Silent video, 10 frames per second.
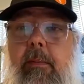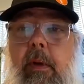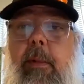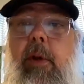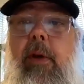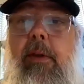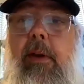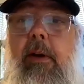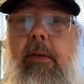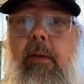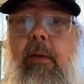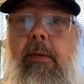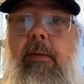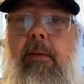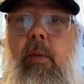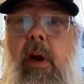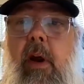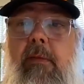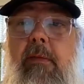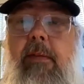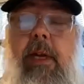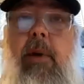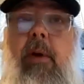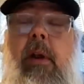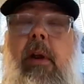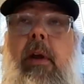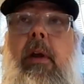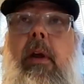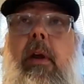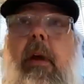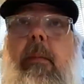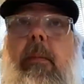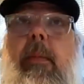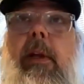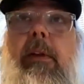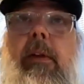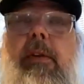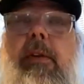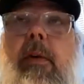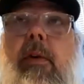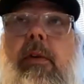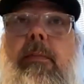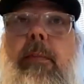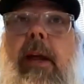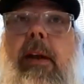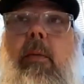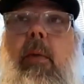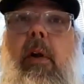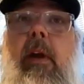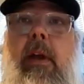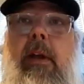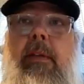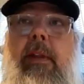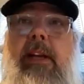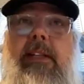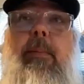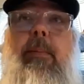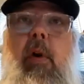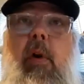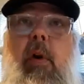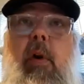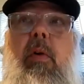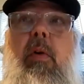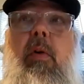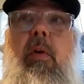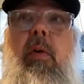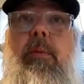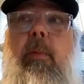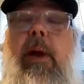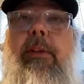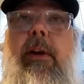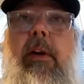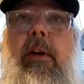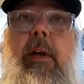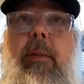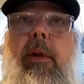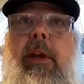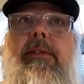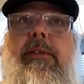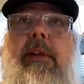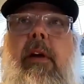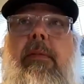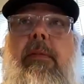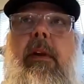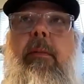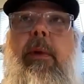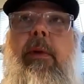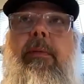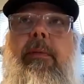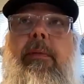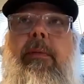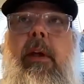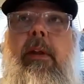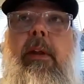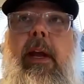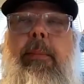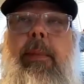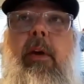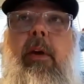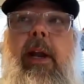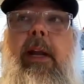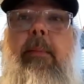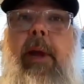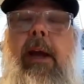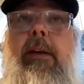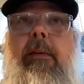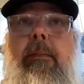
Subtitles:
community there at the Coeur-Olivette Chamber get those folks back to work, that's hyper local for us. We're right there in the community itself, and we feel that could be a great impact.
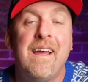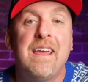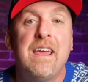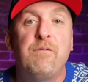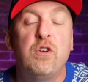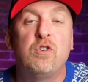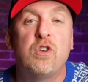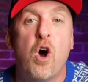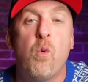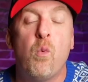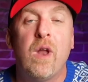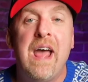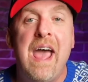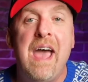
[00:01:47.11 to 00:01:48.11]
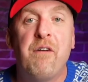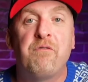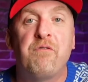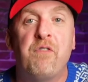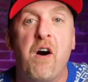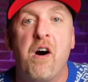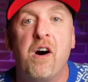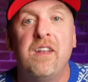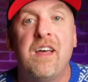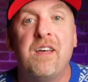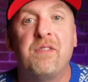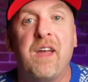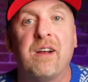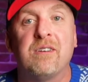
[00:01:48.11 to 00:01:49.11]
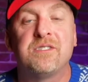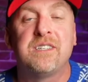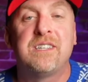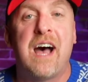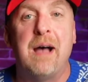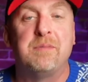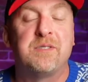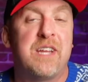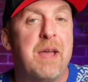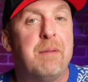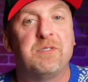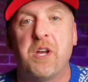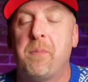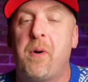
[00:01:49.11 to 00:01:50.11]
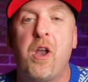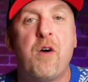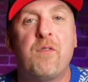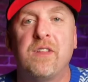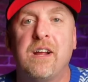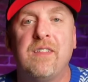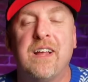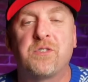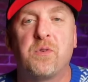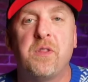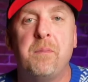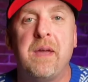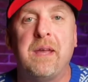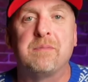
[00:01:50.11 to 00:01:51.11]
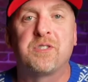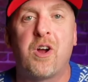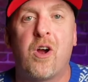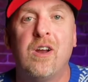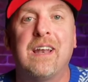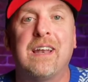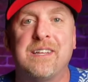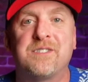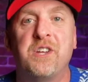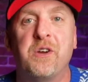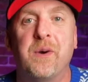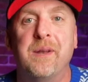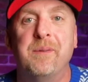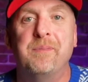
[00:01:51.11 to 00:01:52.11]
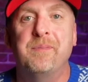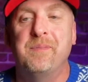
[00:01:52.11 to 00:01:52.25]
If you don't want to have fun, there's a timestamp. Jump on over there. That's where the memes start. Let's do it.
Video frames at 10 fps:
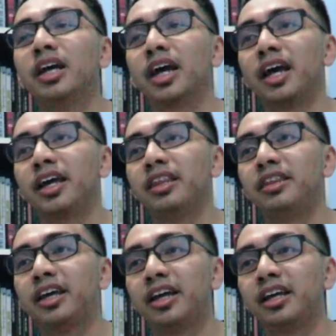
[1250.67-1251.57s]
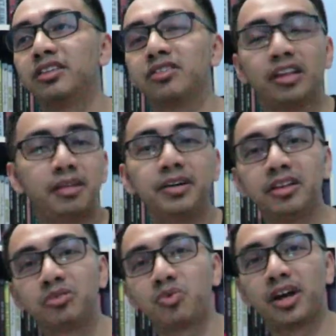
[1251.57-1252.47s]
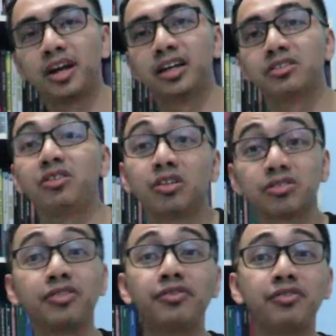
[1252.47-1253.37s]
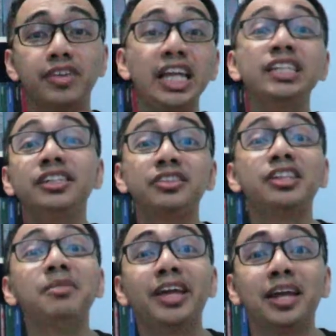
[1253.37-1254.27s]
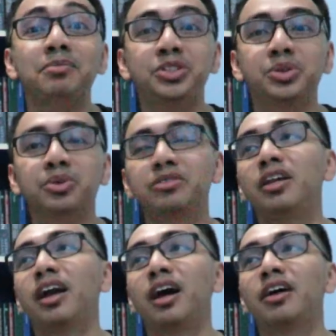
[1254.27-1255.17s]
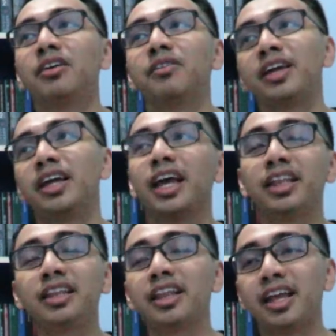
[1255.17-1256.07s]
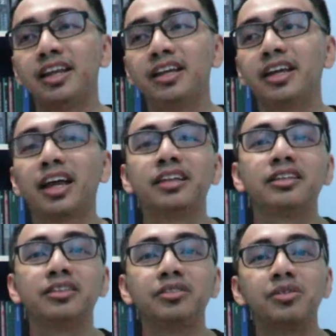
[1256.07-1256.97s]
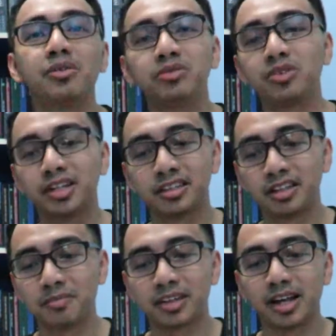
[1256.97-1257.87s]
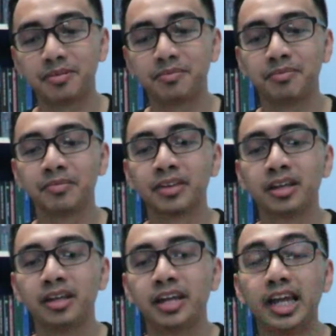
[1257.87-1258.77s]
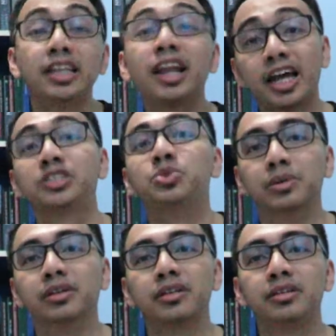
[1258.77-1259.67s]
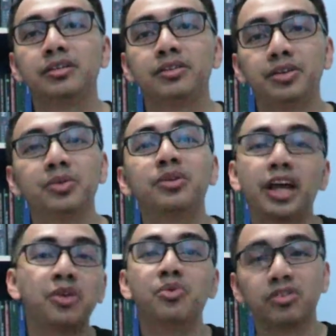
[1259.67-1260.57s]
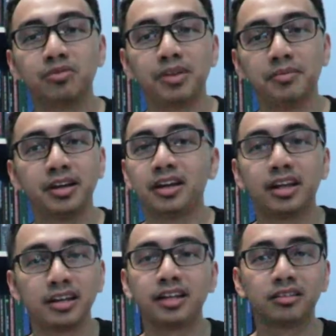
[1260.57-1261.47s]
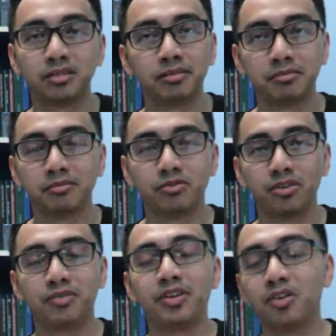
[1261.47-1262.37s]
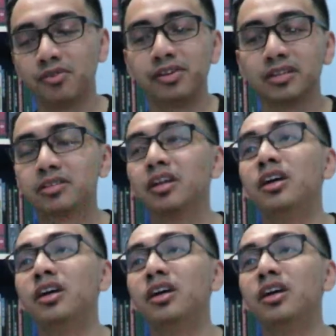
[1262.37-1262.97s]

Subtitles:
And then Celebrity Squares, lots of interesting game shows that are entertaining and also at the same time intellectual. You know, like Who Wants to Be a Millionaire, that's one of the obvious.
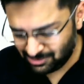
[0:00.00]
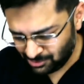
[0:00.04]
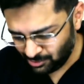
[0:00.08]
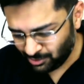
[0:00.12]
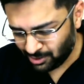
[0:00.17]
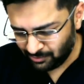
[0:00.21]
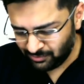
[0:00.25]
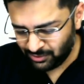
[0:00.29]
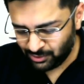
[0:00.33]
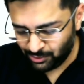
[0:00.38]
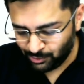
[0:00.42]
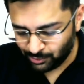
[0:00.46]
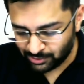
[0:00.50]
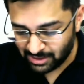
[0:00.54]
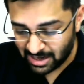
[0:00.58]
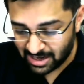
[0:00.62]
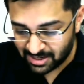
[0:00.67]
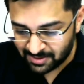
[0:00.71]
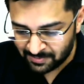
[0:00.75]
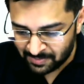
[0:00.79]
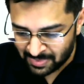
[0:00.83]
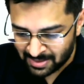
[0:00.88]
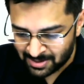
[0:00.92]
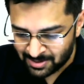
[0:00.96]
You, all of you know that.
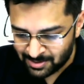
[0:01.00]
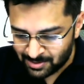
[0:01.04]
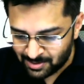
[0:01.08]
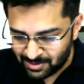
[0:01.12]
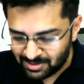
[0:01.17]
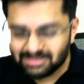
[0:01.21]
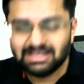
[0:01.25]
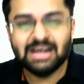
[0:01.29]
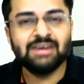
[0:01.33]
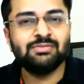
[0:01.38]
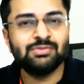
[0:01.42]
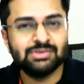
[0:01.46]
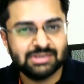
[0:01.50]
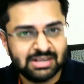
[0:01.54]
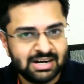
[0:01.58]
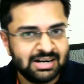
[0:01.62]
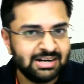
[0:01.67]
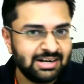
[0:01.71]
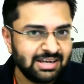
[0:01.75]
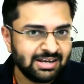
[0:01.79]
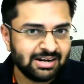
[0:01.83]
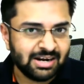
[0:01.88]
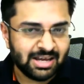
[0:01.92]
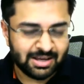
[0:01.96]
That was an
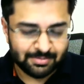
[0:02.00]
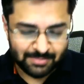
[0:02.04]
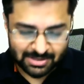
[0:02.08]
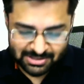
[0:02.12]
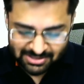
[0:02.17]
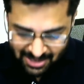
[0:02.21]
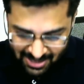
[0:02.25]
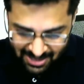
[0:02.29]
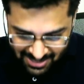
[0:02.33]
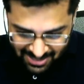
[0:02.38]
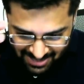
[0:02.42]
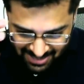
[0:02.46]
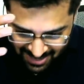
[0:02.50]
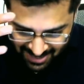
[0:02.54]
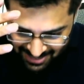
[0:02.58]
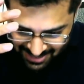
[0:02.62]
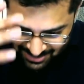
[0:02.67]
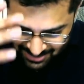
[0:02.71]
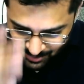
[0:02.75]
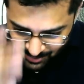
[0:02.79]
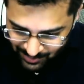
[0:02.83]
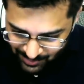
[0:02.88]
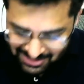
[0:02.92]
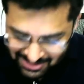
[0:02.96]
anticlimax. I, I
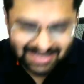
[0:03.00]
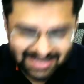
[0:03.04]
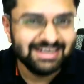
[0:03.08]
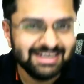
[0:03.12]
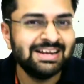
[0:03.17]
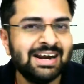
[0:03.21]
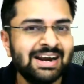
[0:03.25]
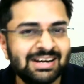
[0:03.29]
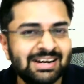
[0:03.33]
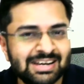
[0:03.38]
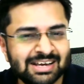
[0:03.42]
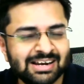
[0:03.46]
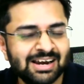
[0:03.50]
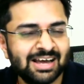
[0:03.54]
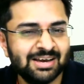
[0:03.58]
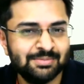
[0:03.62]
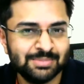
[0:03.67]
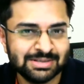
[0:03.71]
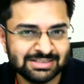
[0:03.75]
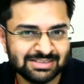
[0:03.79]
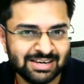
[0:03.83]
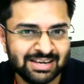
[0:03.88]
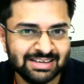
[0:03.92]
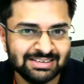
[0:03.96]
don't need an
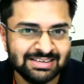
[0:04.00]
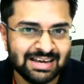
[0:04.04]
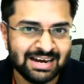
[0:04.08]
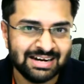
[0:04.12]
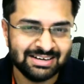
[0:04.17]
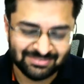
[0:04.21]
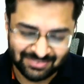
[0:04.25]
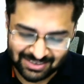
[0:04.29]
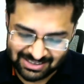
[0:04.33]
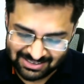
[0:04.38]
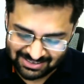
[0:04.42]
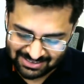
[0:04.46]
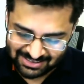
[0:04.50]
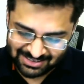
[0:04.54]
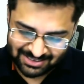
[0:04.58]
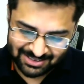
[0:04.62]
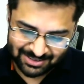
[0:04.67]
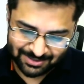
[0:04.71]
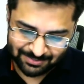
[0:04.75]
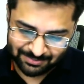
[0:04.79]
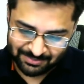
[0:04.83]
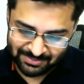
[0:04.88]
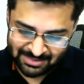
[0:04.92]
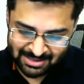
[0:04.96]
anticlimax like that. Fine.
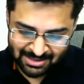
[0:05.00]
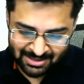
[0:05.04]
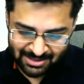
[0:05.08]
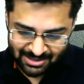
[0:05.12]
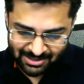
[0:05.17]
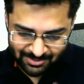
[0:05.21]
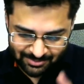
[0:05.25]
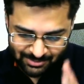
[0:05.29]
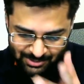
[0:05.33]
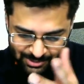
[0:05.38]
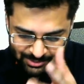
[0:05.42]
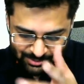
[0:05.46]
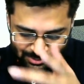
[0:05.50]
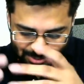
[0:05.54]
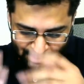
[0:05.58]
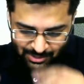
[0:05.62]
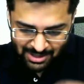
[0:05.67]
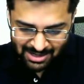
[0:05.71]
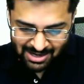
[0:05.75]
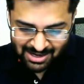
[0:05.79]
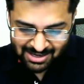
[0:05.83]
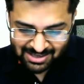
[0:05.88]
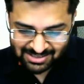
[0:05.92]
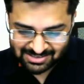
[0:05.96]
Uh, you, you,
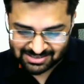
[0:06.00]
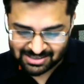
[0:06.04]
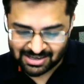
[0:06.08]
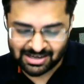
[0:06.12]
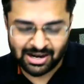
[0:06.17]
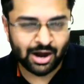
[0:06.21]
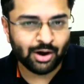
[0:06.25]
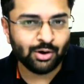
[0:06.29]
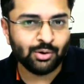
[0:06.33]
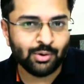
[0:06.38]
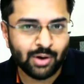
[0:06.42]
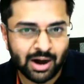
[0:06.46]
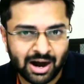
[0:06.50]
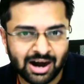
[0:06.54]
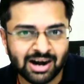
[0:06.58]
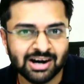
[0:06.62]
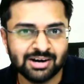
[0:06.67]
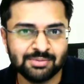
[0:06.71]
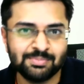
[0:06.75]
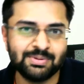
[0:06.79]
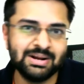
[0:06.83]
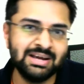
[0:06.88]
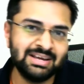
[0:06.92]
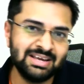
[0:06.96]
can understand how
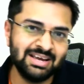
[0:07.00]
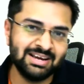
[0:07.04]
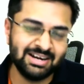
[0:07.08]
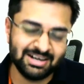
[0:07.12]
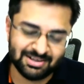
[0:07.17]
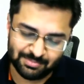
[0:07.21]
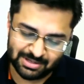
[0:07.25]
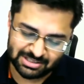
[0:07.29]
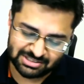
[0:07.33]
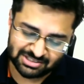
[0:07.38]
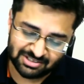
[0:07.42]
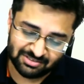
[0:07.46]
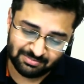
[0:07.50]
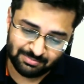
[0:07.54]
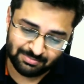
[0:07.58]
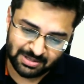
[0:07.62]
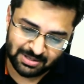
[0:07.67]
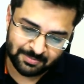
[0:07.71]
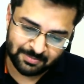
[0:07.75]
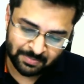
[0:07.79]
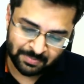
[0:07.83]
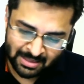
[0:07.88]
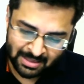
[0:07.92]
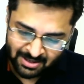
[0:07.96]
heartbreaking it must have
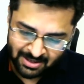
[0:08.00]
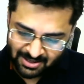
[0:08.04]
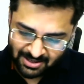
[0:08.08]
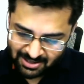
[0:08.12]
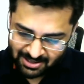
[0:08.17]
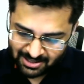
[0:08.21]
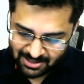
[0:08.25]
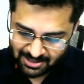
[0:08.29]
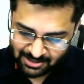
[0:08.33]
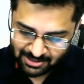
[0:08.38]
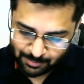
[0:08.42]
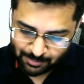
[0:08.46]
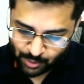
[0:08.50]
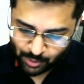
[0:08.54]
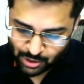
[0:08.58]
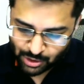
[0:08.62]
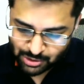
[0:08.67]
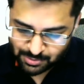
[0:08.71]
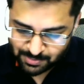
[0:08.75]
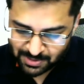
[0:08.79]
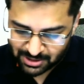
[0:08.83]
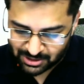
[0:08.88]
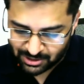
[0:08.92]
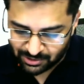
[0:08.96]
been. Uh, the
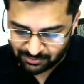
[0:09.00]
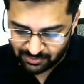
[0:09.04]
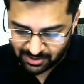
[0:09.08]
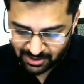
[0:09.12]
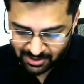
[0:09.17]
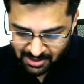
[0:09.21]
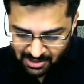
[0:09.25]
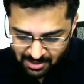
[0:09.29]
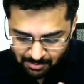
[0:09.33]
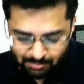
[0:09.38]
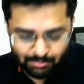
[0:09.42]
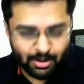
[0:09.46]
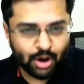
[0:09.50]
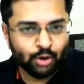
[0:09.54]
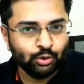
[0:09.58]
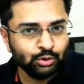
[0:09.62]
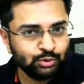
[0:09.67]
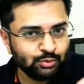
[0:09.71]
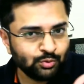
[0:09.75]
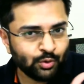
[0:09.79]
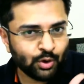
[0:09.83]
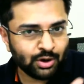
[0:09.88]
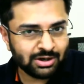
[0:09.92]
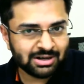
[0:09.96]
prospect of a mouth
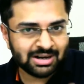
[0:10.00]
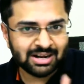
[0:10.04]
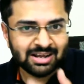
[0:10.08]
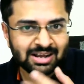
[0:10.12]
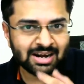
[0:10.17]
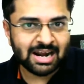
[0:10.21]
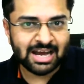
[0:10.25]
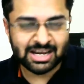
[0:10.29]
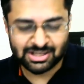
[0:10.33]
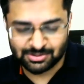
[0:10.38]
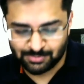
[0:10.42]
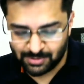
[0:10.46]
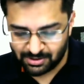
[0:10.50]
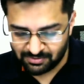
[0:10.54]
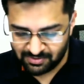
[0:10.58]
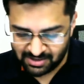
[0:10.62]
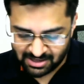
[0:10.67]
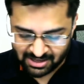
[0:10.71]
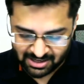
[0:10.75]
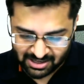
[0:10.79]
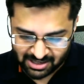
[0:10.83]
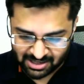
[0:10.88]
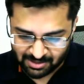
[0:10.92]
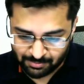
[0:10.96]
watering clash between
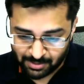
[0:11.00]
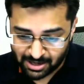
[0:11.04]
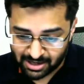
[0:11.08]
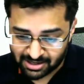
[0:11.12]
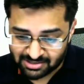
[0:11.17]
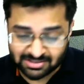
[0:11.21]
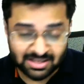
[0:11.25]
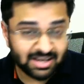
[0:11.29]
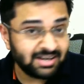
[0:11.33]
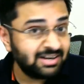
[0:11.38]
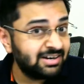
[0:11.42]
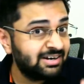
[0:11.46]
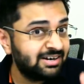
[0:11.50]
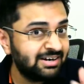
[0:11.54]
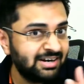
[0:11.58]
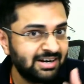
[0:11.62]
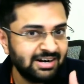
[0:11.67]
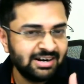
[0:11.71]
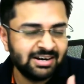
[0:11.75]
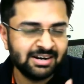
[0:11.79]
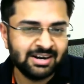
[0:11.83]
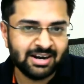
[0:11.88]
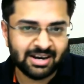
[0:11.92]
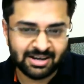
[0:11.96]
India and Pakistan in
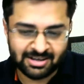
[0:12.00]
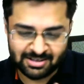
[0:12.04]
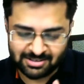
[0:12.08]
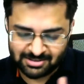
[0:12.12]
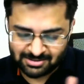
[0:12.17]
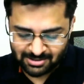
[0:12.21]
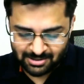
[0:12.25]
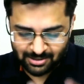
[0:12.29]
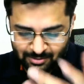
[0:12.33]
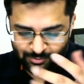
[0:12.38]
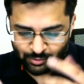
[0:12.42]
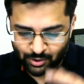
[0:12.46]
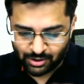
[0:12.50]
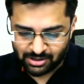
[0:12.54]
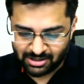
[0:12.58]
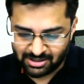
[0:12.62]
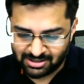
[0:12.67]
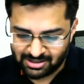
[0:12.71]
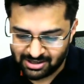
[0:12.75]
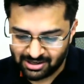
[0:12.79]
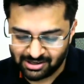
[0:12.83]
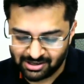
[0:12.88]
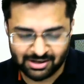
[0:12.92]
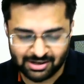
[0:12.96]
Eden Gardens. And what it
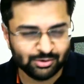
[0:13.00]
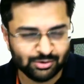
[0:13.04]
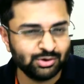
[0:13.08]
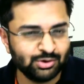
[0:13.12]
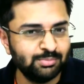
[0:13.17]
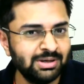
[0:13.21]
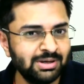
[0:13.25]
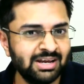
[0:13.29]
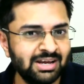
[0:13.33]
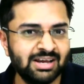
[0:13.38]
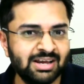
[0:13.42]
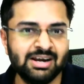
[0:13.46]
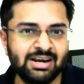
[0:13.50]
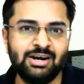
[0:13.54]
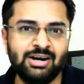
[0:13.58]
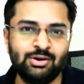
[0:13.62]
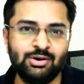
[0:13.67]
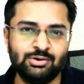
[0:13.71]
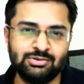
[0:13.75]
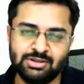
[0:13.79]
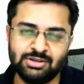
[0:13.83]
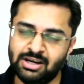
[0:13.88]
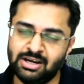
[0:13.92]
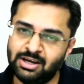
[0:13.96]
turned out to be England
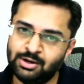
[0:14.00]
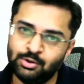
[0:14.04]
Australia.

——————

PROBLEM REQUIREMENTS: Across the records, count the lines holding the string "frames". Give the number and stop.

RESULT FOR THIS TASK: 2